Concolic testing (a portmanteau of concrete and symbolic, also known as dynamic symbolic execution) is a hybrid software verification technique that performs symbolic execution, a classical technique that treats program variables as symbolic variables, along a concrete execution (testing on particular inputs) path. Symbolic execution is used in conjunction with an automated theorem prover or constraint solver based on constraint logic programming to generate new concrete inputs (test cases) with the aim of maximizing code coverage. Its main focus is finding bugs in real-world software, rather than demonstrating program correctness.
A description and discussion of the concept was introduced in "DART: Directed Automated Random Testing" by Patrice Godefroid, Nils Klarlund, and Koushik Sen. [1] The paper "CUTE: A concolic unit testing engine for C", [2] by Koushik Sen, Darko Marinov, and Gul Agha, further extended the idea to data structures, and first coined the term concolic testing. Another tool, called EGT (renamed to EXE and later improved and renamed to KLEE), based on similar ideas was independently developed by Cristian Cadar and Dawson Engler in 2005, and published in 2005 and 2006. [3] PathCrawler [4] [5] first proposed to perform symbolic execution along a concrete execution path, but unlike concolic testing PathCrawler does not simplify complex symbolic constraints using concrete values. These tools (DART and CUTE, EXE) applied concolic testing to unit testing of C programs and concolic testing was originally conceived as a white box improvement upon established random testing methodologies. The technique was later generalized to testing multithreaded Java programs with jCUTE, [6] and unit testing programs from their executable codes (tool OSMOSE). [7] It was also combined with fuzz testing and extended to detect exploitable security issues in large-scale x86 binaries by Microsoft Research's SAGE. [8] [9]

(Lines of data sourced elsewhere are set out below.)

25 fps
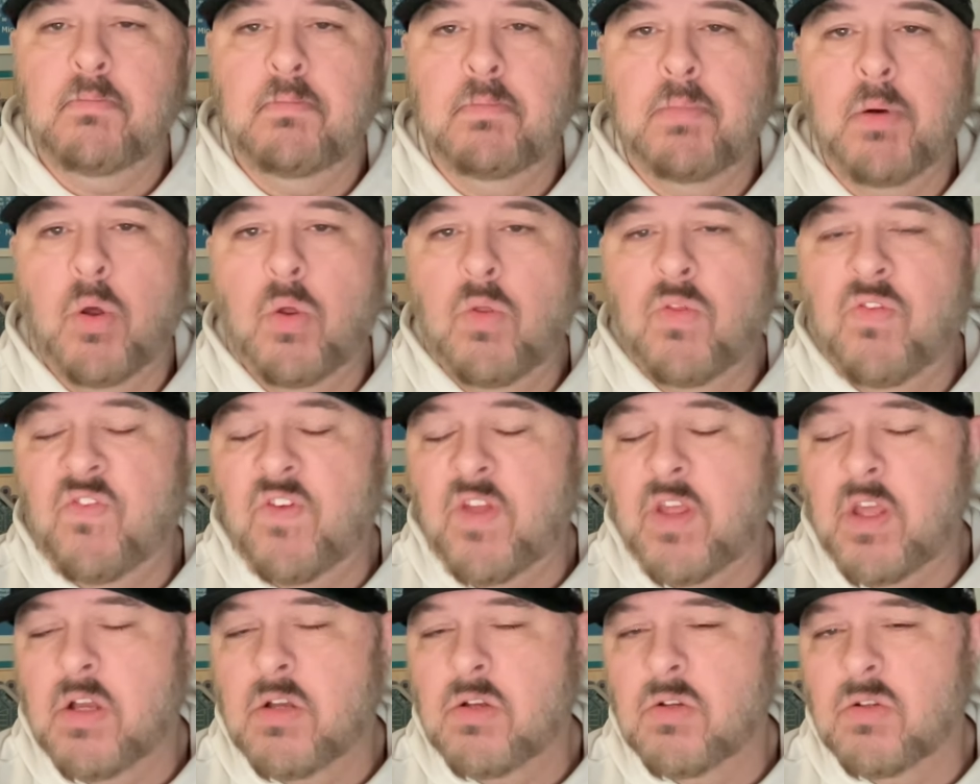Both
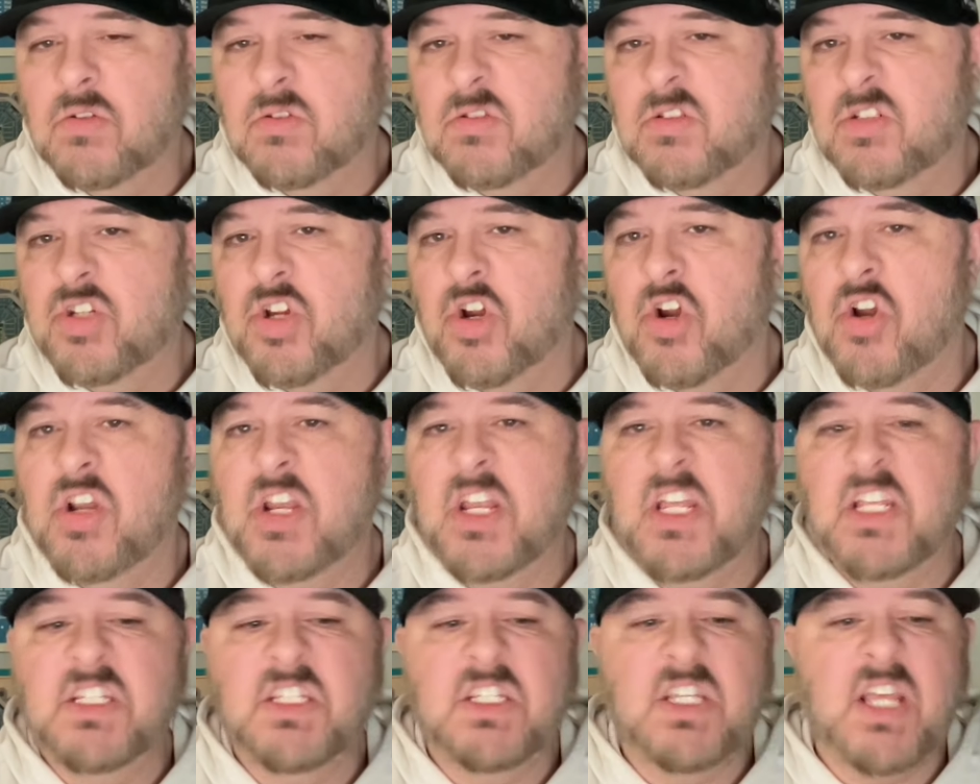vehicles
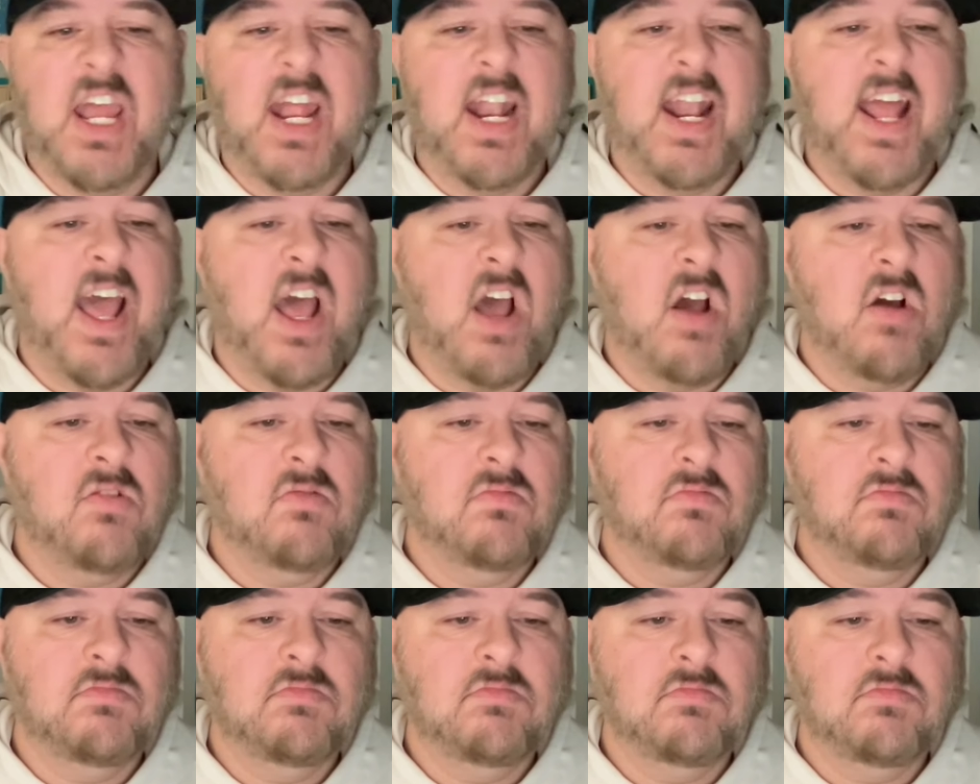turned inside
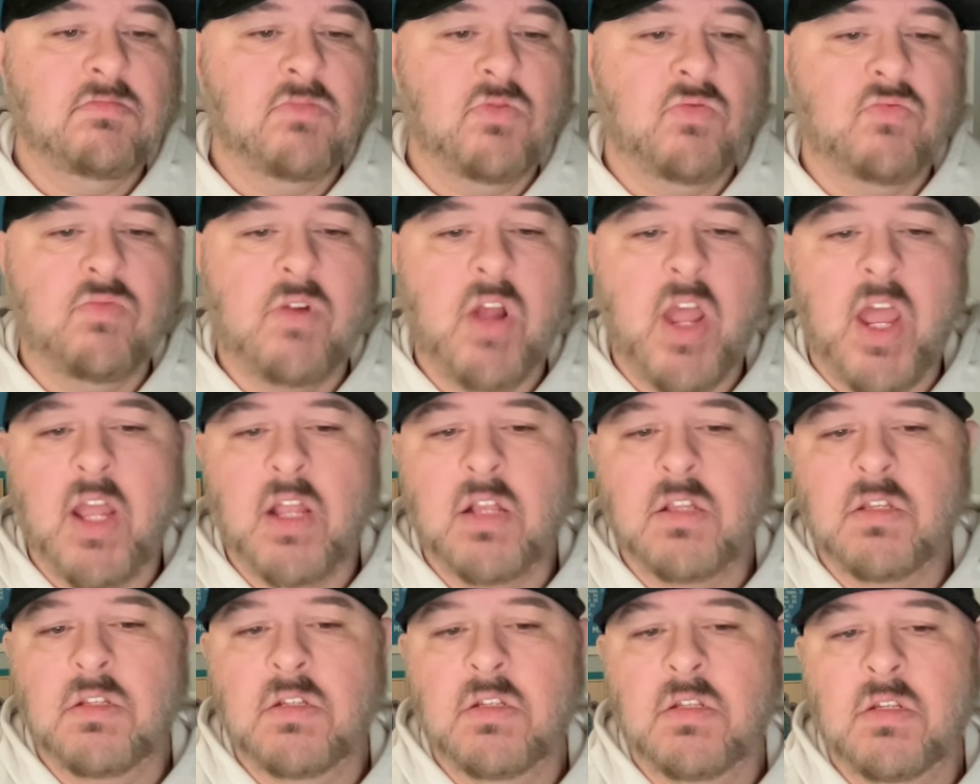out,
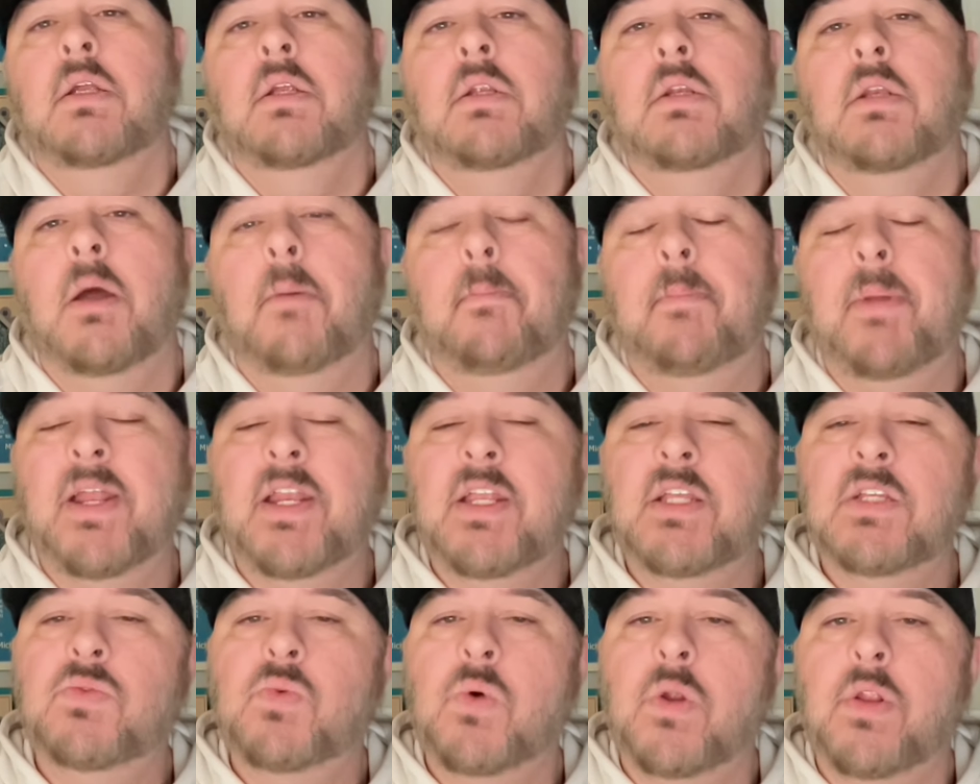wrecked. Now,
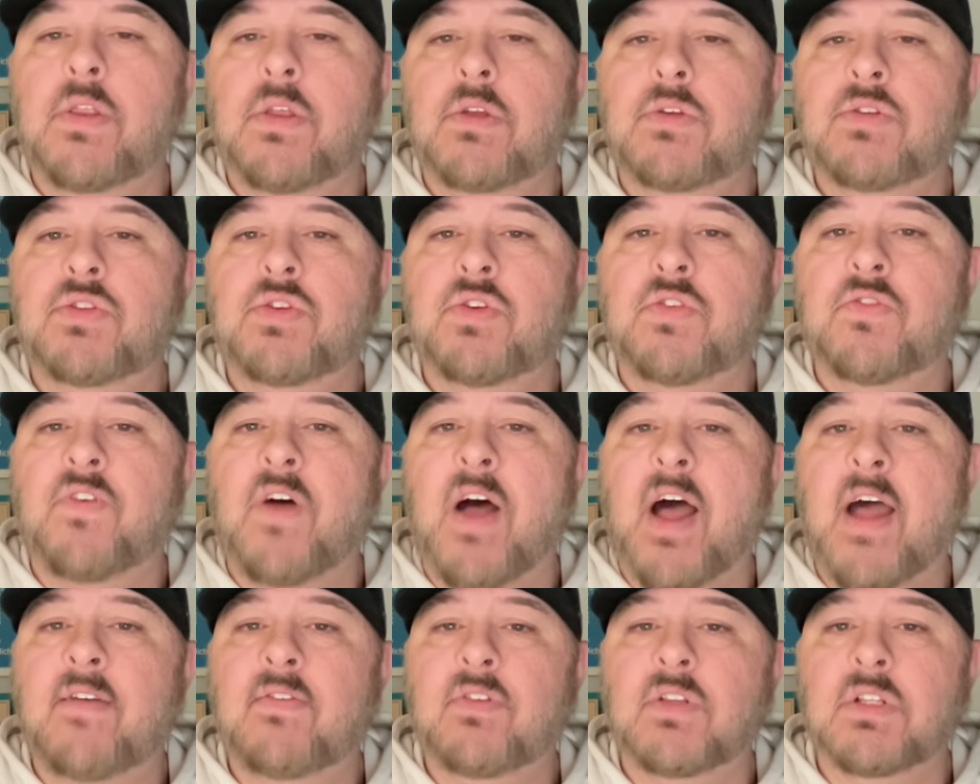Benny is one of those
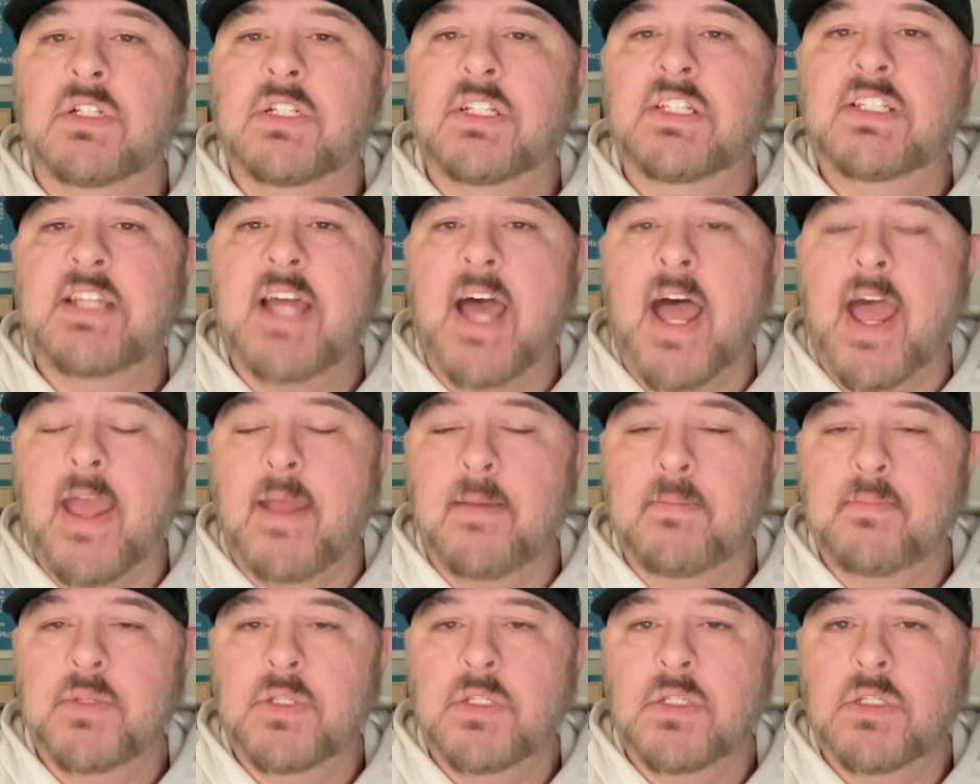survivalist
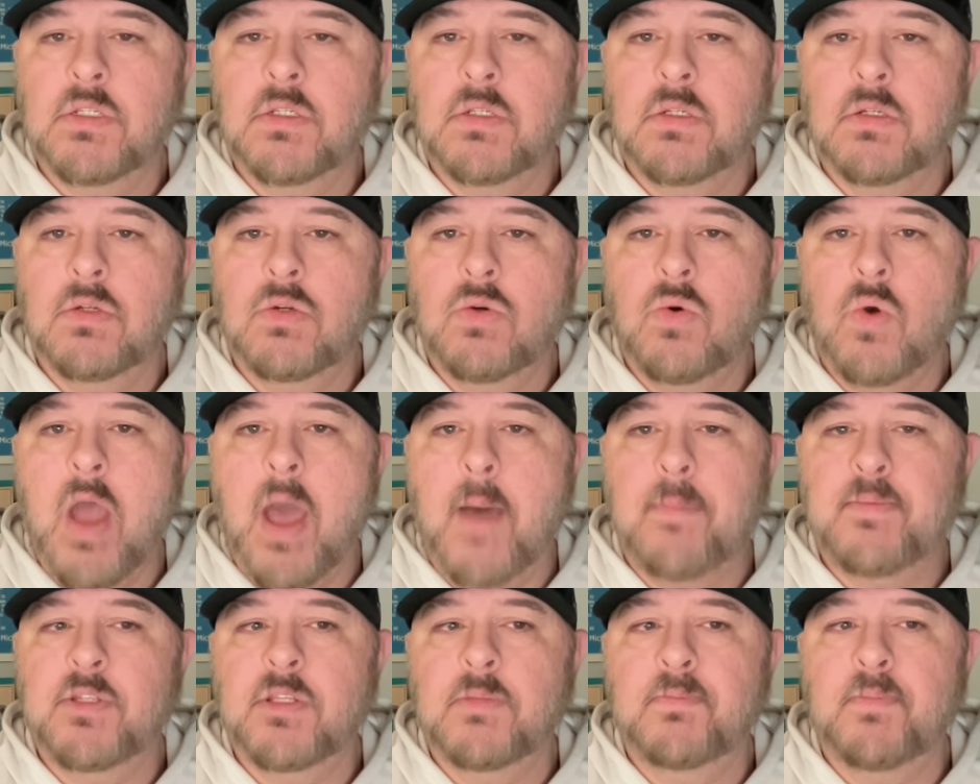types who
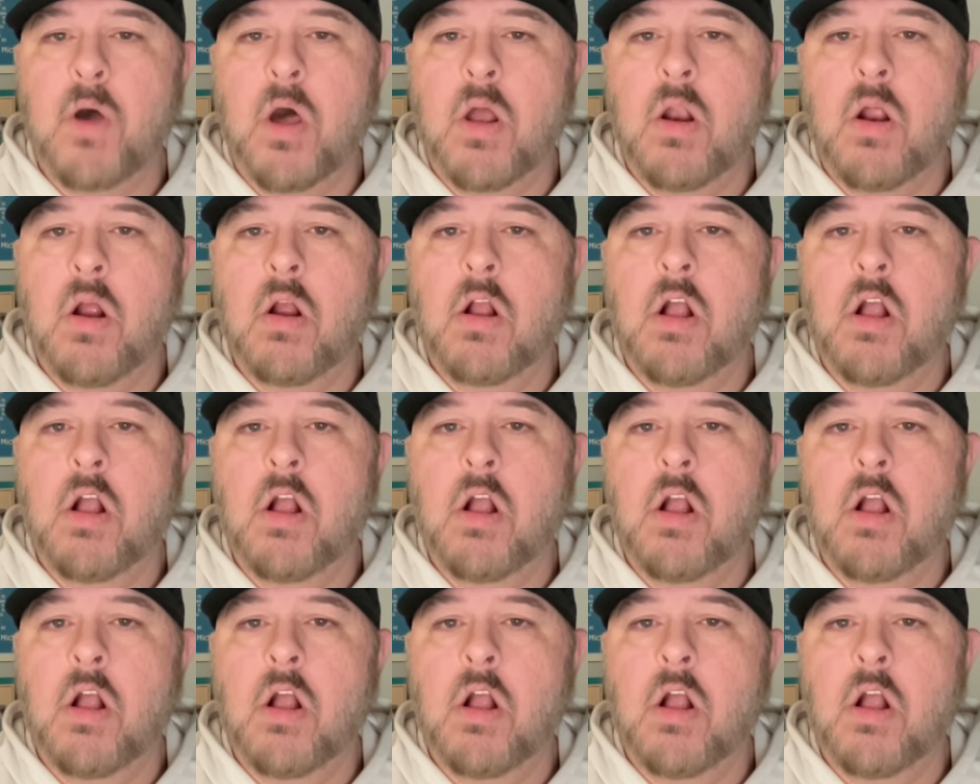happens upon our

The concolic approach is also applicable to model checking. In a concolic model checker, the model checker traverses states of the model representing the software being checked, while storing both a concrete state and a symbolic state. The symbolic state is used for checking properties on the software, while the concrete state is used to avoid reaching unreachable states. One such tool is ExpliSAT by Sharon Barner, Cindy Eisner, Ziv Glazberg, Daniel Kroening and Ishai Rabinovitz [10]
Implementation of traditional symbolic execution based testing requires the implementation of a full-fledged symbolic interpreter for a programming language. Concolic testing implementors noticed that implementation of full-fledged symbolic execution can be avoided if symbolic execution can be piggy-backed with the normal execution of a program through instrumentation. This idea of simplifying implementation of symbolic execution gave birth to concolic testing.

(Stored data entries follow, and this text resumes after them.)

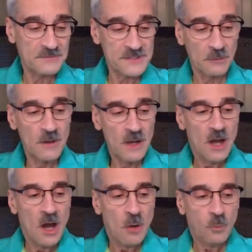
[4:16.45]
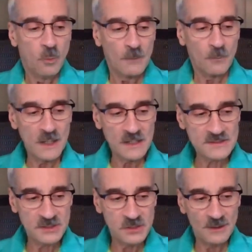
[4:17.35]
So what we used
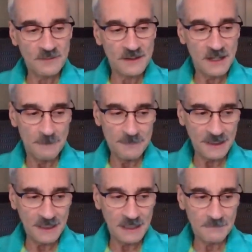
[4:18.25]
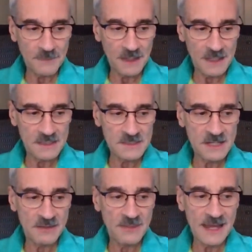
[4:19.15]
to do at that company is
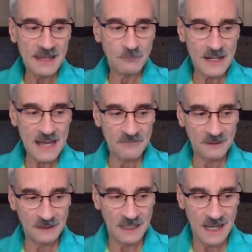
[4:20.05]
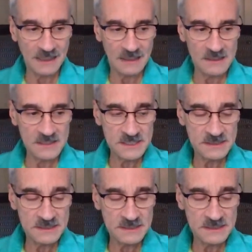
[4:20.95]
they would have clients,
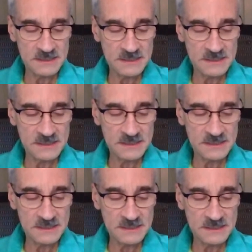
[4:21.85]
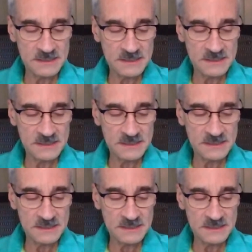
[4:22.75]
like we have a
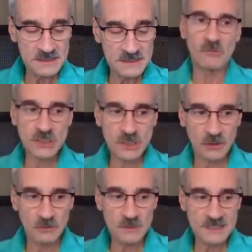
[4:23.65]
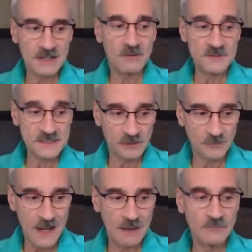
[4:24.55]
company called Arrow Shirts. I don't know if it's still
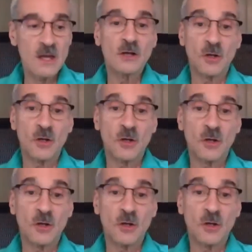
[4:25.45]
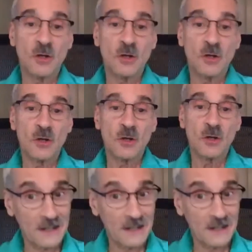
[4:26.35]
around. Kodak, when
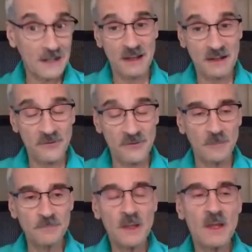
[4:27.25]
Kodak used to make film.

An important reason for the rise of concolic testing (and more generally, symbolic-execution based analysis of programs) in the decade since it was introduced in 2005 is the dramatic improvement in the efficiency and expressive power of SMT Solvers. The key technical developments that lead to the rapid development of SMT solvers include combination of theories, lazy solving, DPLL(T) and the huge improvements in the speed of SAT solvers. SMT solvers that are particularly tuned for concolic testing include Z3, STP, Z3str2, and Boolector.
Consider the following simple example, written in C:
voidf(intx,inty){intz=2*y;if(x==100000){if(x<z){assert(0);/* error */}}}
Simple random testing, trying random values of x and y, would require an impractically large number of tests to reproduce the failure.
We begin with an arbitrary choice for x and y, for example x = y = 1. In the concrete execution, line 2 sets z to 2, and the test in line 3 fails since 1 ≠ 100000. Concurrently, the symbolic execution follows the same path but treats x and y as symbolic variables. It sets z to the expression 2y and notes that, because the test in line 3 failed, x ≠ 100000. This inequality is called a path condition and must be true for all executions following the same execution path as the current one.
Since we'd like the program to follow a different execution path on the next run, we take the last path condition encountered, x ≠ 100000, and negate it, giving x = 100000. An automated theorem prover is then invoked to find values for the input variables x and y given the complete set of symbolic variable values and path conditions constructed during symbolic execution. In this case, a valid response from the theorem prover might be x = 100000, y = 0.
Running the program on this input allows it to reach the inner branch on line 4, which is not taken since 100000 (x) is not less than 0 (z = 2y). The path conditions are x = 100000 and x ≥ z. The latter is negated, giving x < z. The theorem prover then looks for x, y satisfying x = 100000, x < z, and z = 2y; for example, x = 100000, y = 50001. This input reaches the error.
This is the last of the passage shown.